Considerati i valori che Roma incarnava, non c’è da stupirsi se il mito della romanità divenne uno dei miti costitutivi di quel fascismo che auspicava una “seconda ondata” rivoluzionaria che trasformasse il regime in uno Stato davvero totalitario. Si trattava di coloro che ritenevano che il fascismo costituisse un evento nuovo nella storia d’Italia e rifiutavano la teoria della continuità, non solo storica ma anche politica, con le precedenti vicende nazionali. Si trattò, tutto sommato, di una minoranza nel regime, ma tanto forte era l’eco di Roma che ancor oggi si tende a considerare come volontà del regime quella di collegarsi a Roma, sganciandosi evidentemente dai secoli che c’erano tra Romolo Augustolo e la Marcia del 1922.
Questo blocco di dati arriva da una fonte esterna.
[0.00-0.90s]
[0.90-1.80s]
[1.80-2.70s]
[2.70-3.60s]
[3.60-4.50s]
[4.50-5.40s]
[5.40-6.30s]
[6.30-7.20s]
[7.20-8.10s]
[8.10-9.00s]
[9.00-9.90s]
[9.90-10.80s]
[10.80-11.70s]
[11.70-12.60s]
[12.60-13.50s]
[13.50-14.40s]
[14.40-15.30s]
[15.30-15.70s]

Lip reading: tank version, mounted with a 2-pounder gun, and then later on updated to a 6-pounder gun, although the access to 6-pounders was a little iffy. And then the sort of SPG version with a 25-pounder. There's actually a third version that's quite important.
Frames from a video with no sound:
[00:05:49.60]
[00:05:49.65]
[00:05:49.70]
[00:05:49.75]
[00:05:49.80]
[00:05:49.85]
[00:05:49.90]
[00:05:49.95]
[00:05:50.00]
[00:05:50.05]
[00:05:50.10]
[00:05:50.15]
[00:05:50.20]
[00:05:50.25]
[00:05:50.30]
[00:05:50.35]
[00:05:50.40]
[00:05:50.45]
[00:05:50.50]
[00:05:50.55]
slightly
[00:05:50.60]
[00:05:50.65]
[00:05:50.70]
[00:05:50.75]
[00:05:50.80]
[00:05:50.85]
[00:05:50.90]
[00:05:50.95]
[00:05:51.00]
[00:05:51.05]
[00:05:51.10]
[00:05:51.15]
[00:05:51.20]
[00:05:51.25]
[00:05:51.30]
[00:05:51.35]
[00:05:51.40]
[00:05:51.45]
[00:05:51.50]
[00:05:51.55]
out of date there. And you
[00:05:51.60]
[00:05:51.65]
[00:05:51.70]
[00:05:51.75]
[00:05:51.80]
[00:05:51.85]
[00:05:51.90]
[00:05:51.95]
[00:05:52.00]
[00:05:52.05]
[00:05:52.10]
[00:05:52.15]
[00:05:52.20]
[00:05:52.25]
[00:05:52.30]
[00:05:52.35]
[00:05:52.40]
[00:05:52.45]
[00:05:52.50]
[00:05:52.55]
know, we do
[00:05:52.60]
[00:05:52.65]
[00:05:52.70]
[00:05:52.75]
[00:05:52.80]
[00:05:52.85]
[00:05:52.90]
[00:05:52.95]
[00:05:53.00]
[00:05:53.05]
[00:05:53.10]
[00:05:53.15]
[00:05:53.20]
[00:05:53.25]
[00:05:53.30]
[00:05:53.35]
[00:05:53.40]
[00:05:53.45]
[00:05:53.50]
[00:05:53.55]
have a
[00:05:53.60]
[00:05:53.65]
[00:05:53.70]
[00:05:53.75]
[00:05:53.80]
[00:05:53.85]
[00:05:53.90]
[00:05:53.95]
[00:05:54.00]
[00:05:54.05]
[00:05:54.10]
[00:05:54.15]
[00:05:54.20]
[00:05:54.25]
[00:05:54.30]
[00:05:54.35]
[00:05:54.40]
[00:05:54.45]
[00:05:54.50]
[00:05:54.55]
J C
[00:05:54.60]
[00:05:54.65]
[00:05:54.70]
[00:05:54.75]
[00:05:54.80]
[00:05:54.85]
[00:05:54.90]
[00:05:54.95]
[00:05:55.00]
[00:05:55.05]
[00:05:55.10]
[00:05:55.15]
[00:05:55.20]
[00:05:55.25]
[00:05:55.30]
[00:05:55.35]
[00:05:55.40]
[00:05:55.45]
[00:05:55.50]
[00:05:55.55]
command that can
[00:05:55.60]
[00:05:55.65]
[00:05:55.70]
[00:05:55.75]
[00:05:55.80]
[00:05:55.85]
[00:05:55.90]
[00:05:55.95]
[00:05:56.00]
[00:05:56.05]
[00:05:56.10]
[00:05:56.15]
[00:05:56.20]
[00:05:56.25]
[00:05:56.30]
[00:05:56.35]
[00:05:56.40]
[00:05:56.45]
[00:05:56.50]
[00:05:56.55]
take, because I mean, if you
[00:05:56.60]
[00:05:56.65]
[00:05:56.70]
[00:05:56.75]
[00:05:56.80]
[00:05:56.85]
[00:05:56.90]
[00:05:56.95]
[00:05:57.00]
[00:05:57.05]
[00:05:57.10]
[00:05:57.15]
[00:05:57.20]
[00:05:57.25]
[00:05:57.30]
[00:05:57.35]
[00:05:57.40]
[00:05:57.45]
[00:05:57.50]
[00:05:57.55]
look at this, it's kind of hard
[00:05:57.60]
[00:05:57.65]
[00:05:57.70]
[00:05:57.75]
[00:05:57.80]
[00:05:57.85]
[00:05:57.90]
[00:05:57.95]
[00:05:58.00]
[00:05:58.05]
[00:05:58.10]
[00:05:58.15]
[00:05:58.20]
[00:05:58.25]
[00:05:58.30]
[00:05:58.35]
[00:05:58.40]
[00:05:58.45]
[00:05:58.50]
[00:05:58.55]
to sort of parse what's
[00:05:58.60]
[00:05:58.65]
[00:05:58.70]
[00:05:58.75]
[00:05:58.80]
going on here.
Tra i fautori dell’aderenza dell’ideologia fascista a Roma ci fu Guido Massetani, il quale, nel 1938 con il suo libro La Romanità, riteneva che il fascismo avesse preso le mosse del suo cammino trionfale da Roma o meglio dall’idea di Cesare della romanità come strumento di elevazione umana. «E così, col Fascismo, Roma riprendeva la sua funzione di mediatrice di civiltà, di unificatrice morale dei popoli in una Europa smarrita, disorientata, discorde». Vi era evidentemente già allora l’idea che un’Europa politica potesse formarsi solo rinnovando l’idea di impero che Roma aveva imposto nella storia umana; ovvero, una federazione di popoli che mantengono il proprio carattere, la propria religione, la propria lingua, ma collaborano, coordinati da un imperio politico, all’elevazione di tutta l’umanità. Un’Europa ben diversa da quella odierna che non rispetta le particolarità, ma tende ad omologare: dalle dimensioni delle banane agli uomini.
La romanità consiste infatti nel concetto romano dello Stato, in cui gli interessi del cittadino e quelli della comunità politica si compenetrano, non configgono. Roma non è l’antimodernità, tutt’altro, ma è certamente l’antindividualismo atomistico: la formula mussoliniana del “tutto nello Stato, niente fuori dello Stato, niente contro lo Stato” è formula eminentemente romana.
Un altro teorico della continuità tra Roma e il nuovo Stato che il fascismo doveva realizzare è Carlo Costamagna, consapevole che il concetto di nazionalità si era ormai esaurito e che, come scrive nella Dottrina del Fascismo – titolo in evidente polemica con Gentile, sostenitore invece della continuità tra Risorgimento e fascismo – si era nel vivo dell’epoca imperiale. «Roma crea l’Europa», scrive, ritenendo che Roma abbia trasmesso ai popoli conquistati una grande somma di esperienze fondamentali per la civiltà europea, tra cui la nozione dello Stato politico, stabilita sul concetto dell’imperium, cioè dell’autorità. Tutto nel rispetto delle differenze, perché impero non è imperialismo, creazione piuttosto del globalismo economico, ma collaborazione di popoli per superare la crisi di civiltà. A dimostrazione di quanto sia necessario, ancora oggi soprattutto oggi, ritrovare l’eredità di Roma.